Ivanka Trump and Jared Kushner Pick $5.5M Home — and Chabad Synagogue in Washington

Ivanka Trump’s new home has 6 bedrooms and cost $5.5 million. Image by MRIS
The search is over.
Ivanka Trump and Jared Kushner have found a house in Washington and, more important, they seem to have found a synagogue as well.
After weeks of house-hunting and “shul shopping,” the first daughter and son-in-law are now ready to settle down in Washington’s Kalorama neighborhood and will attend the nearby Chabad synagogue.
The home Kushner and Trump settled on is a $5.5 million, six-bedroom house, only blocks away from the future home of President Barack Obama and his family, according to a report in Washingtonian.
The expansive 1923 home boasts 6,700 square feet and has five wood-burning fireplaces.
The couple has reportedly looked into joining Kesher Israel, an Orthodox synagogue in Georgetown, but ended up preferring the smaller but more centrally located Chabad synagogue, known as TheSHUL and led by Rabbi Levi Shemtov.
“I haven’t commented and cannot comment on who might attend our synagogue,” Shemtov, founder of TheSHUL and executive vice president of American Friends of Lubavich (Chabad), told the Forward. “That is our policy.” He did note, however, that Ivanka Trump and Jared Kushner’s future home is only a seven-minute walk from the synagogue. The distance is of importance, since Orthodox Jews do not drive on the Sabbath and on Jewish holidays.
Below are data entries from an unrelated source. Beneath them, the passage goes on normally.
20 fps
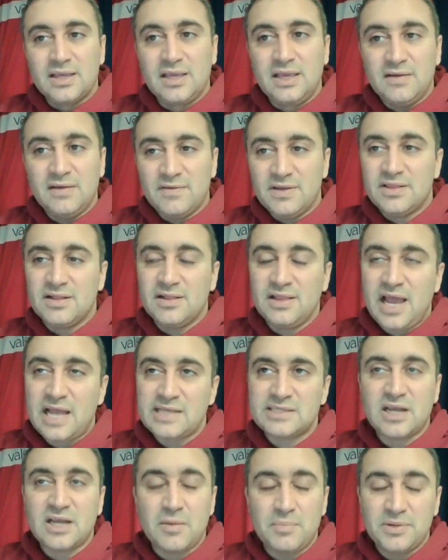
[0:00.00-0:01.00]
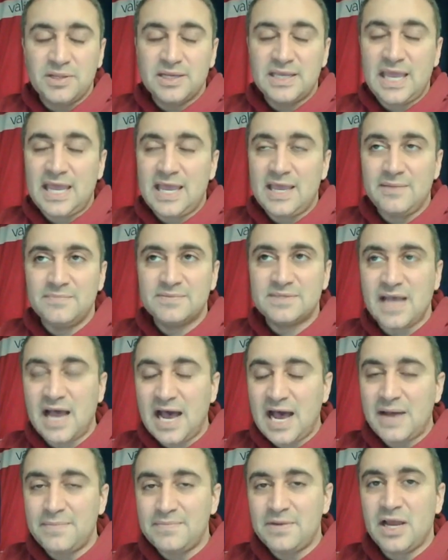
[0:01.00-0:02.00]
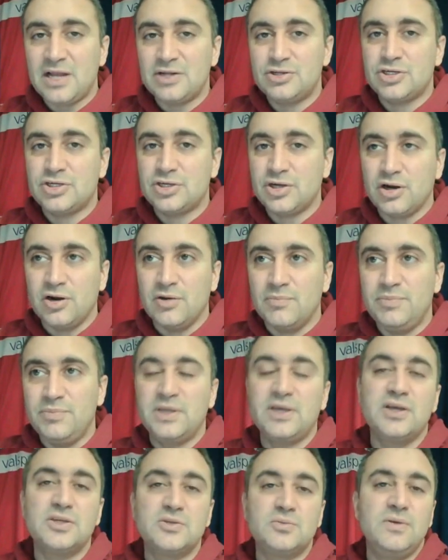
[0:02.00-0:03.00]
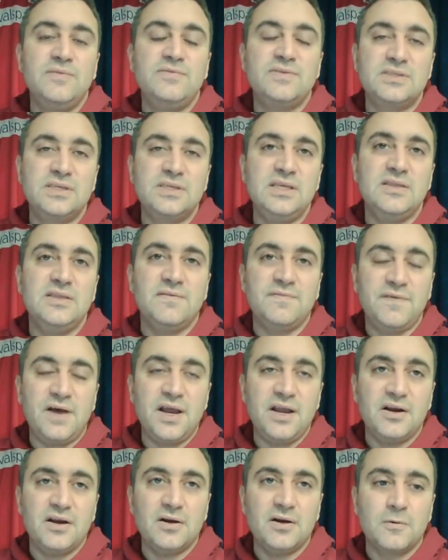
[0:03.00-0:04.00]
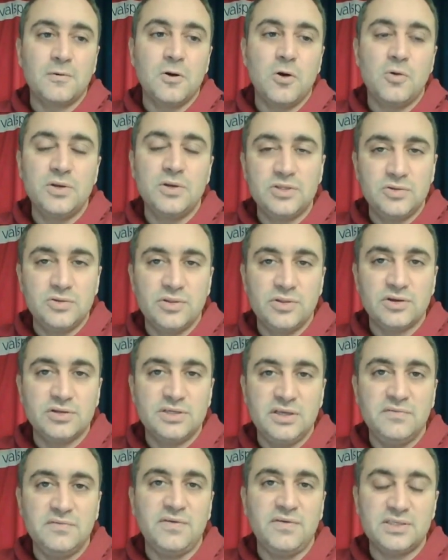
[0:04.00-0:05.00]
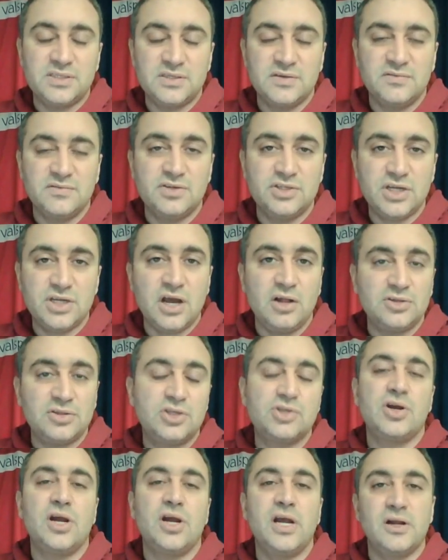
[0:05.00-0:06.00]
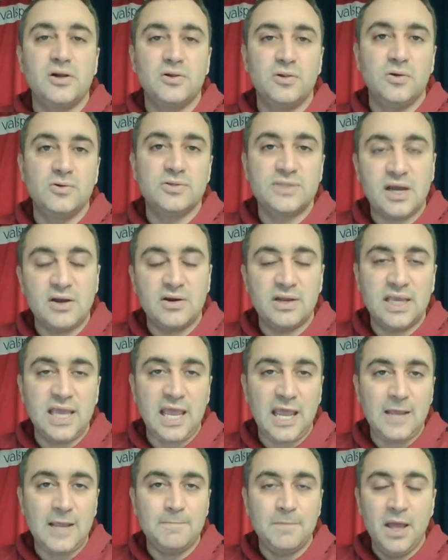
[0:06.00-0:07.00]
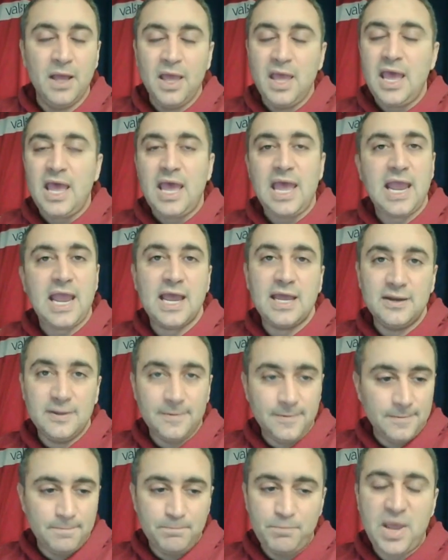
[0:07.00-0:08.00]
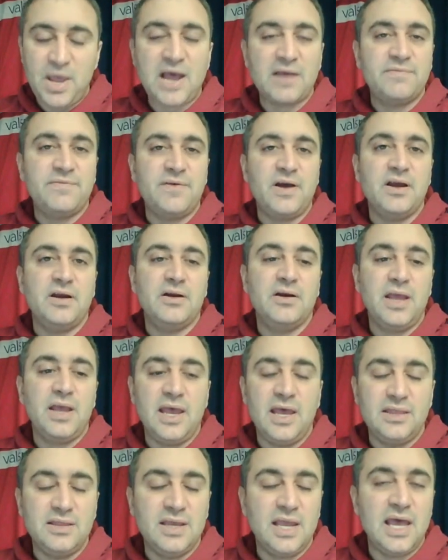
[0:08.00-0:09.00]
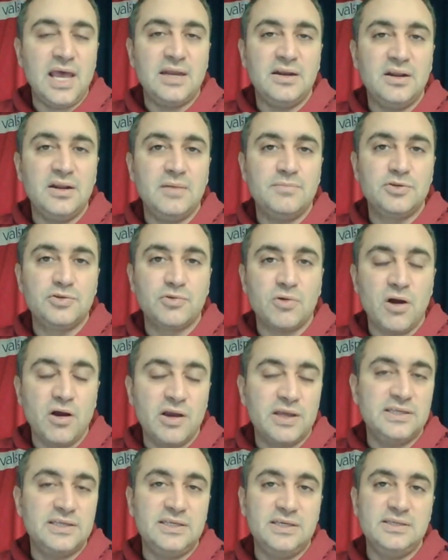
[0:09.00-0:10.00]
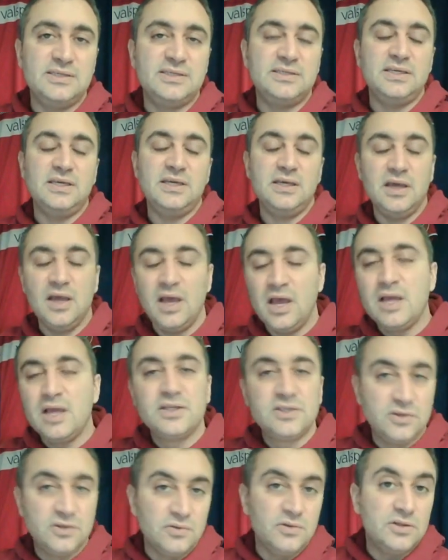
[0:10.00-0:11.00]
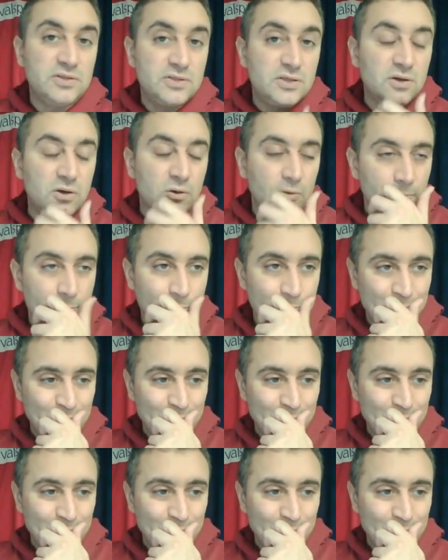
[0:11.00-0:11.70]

Given the last couple of games, I'm not sure, because we've seen the Fire go into their defensive shell to try and close out a game, and it backfired, and they ended up drawing DC 2-2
The Chabad synagogue, located near Dupont Circle, is relatively small; about 40-60 people typically attend Shabbat prayers there. During the High Holidays it attracts up to 250 people for services. Throughout the years, many Jewish politicians have attended TheSHUL, including former senator Joe Lieberman and current Treasury Secretary Jack Lew, several Jewish ambassadors posted in Washington, and Israeli Cabinet ministers from the Orthodox parties. If Trump and Kushner attend the synagogue on a regular basis, it is likely to gain a lot of public attention.
The other two Orthodox synagogues in D.C., Kesher Israel and Ohev Sholom, are less practical for observant Jews. Kesher Israel would require almost a half hour walk and Ohev Sholom is more than an hour away.